While most search engine optimisation tactics are focused on building your own online presence through technical and content-based best practices, negative SEO is a little more cutthroat. In essence, it’s all about sabotaging your key competitor’s campaigns by creating spammy, low quality backlinks to a site, duplicating their content or even hacking. Those particularly hell bent on sabotage can even pose as a competitor and set about removing links to their website.
Not only are these practices morally dubious (and in some cases, downright illegal), since Google is better than ever at detecting things like spammy links, they’re often fruitless from a tactical standpoint too.
Risks: getting banned from Google SERPs, imprisonment.
Although much has changed in the search landscape in the past decade or so, building quality links to your website remains an integral component of SEO. But there’s no escaping the fact that it’s hugely time consuming, tiring and boring.
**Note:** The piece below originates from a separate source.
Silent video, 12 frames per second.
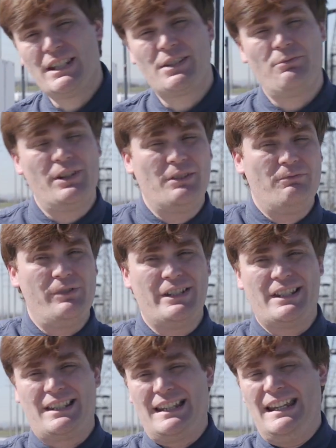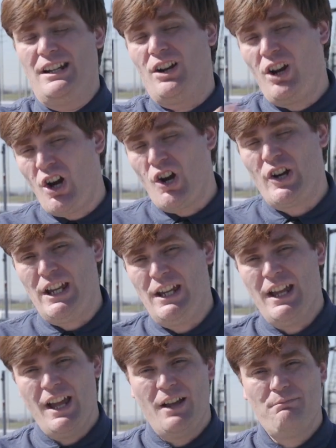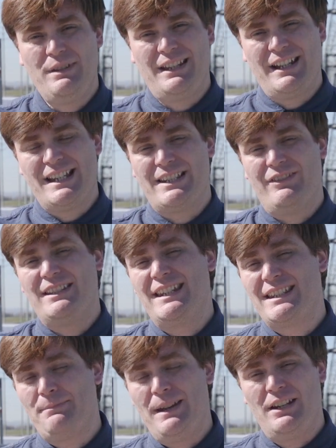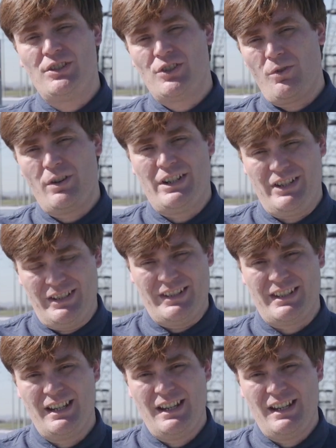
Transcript: This one was in a hurry because of anticipated shortages,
So paying for links is the answer, right? Wrong.
Firstly, it’s totally against the guidelines of the major search engines. Secondly, it’s expensive. In fact, with the amount of money it costs to buy just one high quality link, you may as well just invest in a traditional marketing campaign to build links legitimately.
Risks: rankings penalty from Google if caught, risk of overspending. White hat link building tactics are more effective in the long run.
Rewards: quick compared to traditional link building strategies
Keyword Stuffing and Content Spinning
There’s no denying that creating engaging and useful content is hard work, so it’s not surprising that in the past plenty of marketers have looked to cheat the system by “spinning” existing web content or knocking out low quality content chock-full of keywords in attempt to game the search engines.
Luckily for the sake of readers, these content cheats don’t fool Google anymore. Thanks to a string of sophisticated algorithm updates, the search giant is now much better at picking up on natural language patterns, which means spammy, low value content stands out from a mile away.
Risks: a penalty from Google, turning off your guests with low quality, unreadable content
Rewards: quick and easy to create and publish content on a large scale
With search algorithms getting smarter by the day, the rewards rarely outweigh the risks when it comes to using quick fixes and gray/black hat tactics to get your website seen by more people. Sure, you may get away with it in the short term, but it won’t be long before Google clues up and cracks down on you.